The one play that stands out for me in that game offensively is when I stepped up in the pocket and Kevin Greene had me and I kind of two‑hand shoveled it out in front of me to Dorsey and got the 1st down. I can’t remember where it was in the game, but I remember it being a big play and a 1st down for us.
You know, that season or that game was a lot like our season. There was big play after big play, and it came from a lot of different guys. That game seemed like this was the way ‑‑ in some respects like last week, that’s the way it’s supposed to be here in Green Bay, cold, snowy, whatever.
Q. Two years removed from probably one of the worst seasons that the Packers have had last year, did you ever ‑‑ the 13‑and‑3 year that you had this year, what has it meant to you personally and to your career?
BRETT FAVRE: Well, you know, I really and truly say this with all honesty. Going into this year, and I’m sure people think differently, I had nothing to prove, and that’s the way I ‑‑ people say, hey, you come back and get this team back to where they once were and get back to playing the way you played back in the ’90s. I felt like I could do it or I wouldn’t be here.
But there wasn’t any added pressure on me that I put on myself to redeem myself. I didn’t feel like I had to do that. I still don’t feel like I have to do that. I felt like I could play at this level, have played at this level before. It’s been a while. This team has not been to a championship game in a long time. I’m sure most people didn’t think it could be done while I was playing again.
Maybe at times I doubted that myself, felt like I could play at a high level, felt like this team had potential, but 13 and 3 and back in a championship game, this is very rewarding, but I didn’t feel any added pressure.
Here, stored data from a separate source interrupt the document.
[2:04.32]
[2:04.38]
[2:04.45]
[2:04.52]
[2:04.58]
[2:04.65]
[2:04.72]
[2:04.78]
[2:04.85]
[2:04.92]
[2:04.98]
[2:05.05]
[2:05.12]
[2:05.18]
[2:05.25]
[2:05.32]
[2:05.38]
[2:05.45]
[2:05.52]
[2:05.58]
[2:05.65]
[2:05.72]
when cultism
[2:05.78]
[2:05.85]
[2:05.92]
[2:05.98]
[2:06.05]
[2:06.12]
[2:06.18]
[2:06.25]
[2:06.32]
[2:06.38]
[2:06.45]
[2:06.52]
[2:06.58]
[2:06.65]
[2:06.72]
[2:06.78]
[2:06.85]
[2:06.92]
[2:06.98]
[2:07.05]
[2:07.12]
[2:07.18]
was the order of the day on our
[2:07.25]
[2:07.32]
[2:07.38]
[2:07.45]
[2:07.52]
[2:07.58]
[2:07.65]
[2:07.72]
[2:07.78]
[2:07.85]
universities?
I’m very pleased with where we are, but I’m not content with the fact that we’re here, and okay, we’re just happy to be here and anything that happens after this is great. I mean, it will be a great year regardless, one that we will remember for a long time. But I want to take this thing further.
You know, I’m not going home doing cartwheels or anything like that thinking, my God, can you believe this? It’s been great, it’s been a fun ride, but we just don’t want to be the feel‑good story from this year.
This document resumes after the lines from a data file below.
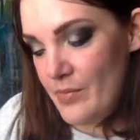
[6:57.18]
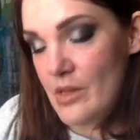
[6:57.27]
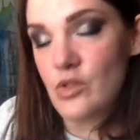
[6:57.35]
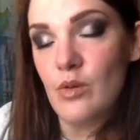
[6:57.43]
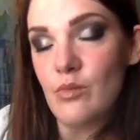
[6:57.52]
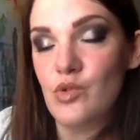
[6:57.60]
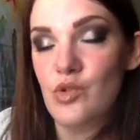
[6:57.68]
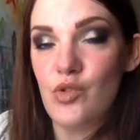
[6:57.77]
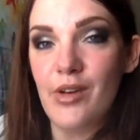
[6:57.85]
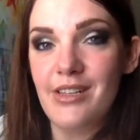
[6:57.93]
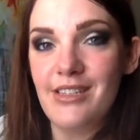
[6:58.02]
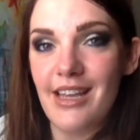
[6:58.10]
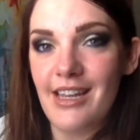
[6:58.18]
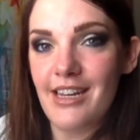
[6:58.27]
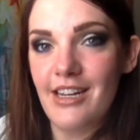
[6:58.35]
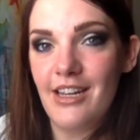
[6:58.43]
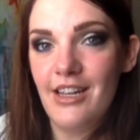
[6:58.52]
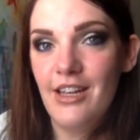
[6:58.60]
so I'm so
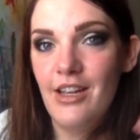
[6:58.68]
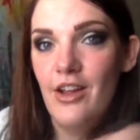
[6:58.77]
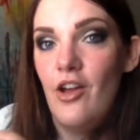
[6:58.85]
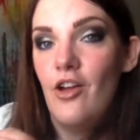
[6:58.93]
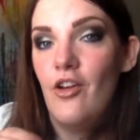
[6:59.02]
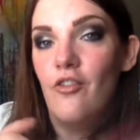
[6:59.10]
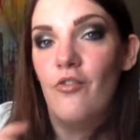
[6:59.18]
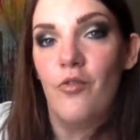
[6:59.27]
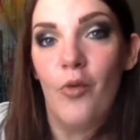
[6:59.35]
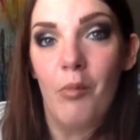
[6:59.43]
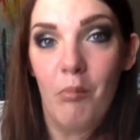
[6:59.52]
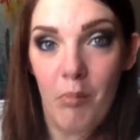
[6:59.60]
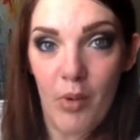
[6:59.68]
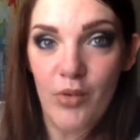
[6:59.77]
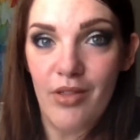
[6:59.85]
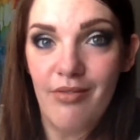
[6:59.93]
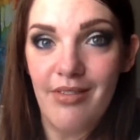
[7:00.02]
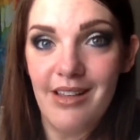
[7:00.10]
excited for
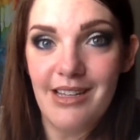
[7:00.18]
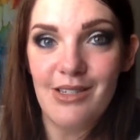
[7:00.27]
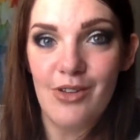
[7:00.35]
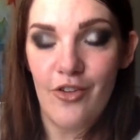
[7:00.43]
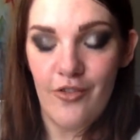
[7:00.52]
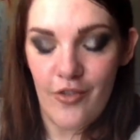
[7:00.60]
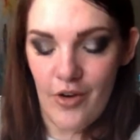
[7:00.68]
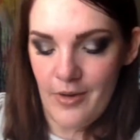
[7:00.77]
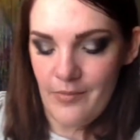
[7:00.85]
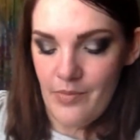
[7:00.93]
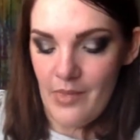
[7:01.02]
both of these so far.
Q. There are so many fans, so many Brett Favre fans, not only Packer fans but Brett Favre fans that have seen you this season and are even watching you right now, and I think there might be a perception that goes something like, he had one of the best years he’s ever had this year; he seems to be healthy and having as much fun as he’s ever had; he plays on the youngest team in the NFL that’s had a remarkable season to this point; his family was nearly unanimous in voting for him to come back last year. It all adds up to him coming back next year. What would you say to those fans?
BRETT FAVRE: When will they say it’s time to give it up? 4 and 12, they said, you’ve got to come back. 13 and 3, you’ve got to come back. And that’s a good thing. It is. All those factors go into my decision‑making.
But I don’t think that’s ever really going to stop. I mean, I can’t see people saying, okay, now you can go. We win the Super Bowl, everyone says, you’ve got to come back, man, you guys have another chance. You lose it, they say, you’ve got to come back. So you know, regardless, I think that’s going to be the case.
It’s nice to be in this position and situation right now. It’s obviously a lot different than it was the past couple years, but it’s not a bad thing for people to want you to come back and play or say they enjoy watching you play. I hope so. I hope I’ve been as much of a joy for people to watch as it has been for me to play, and more importantly, to play at the level we’re playing at right now. It feels good.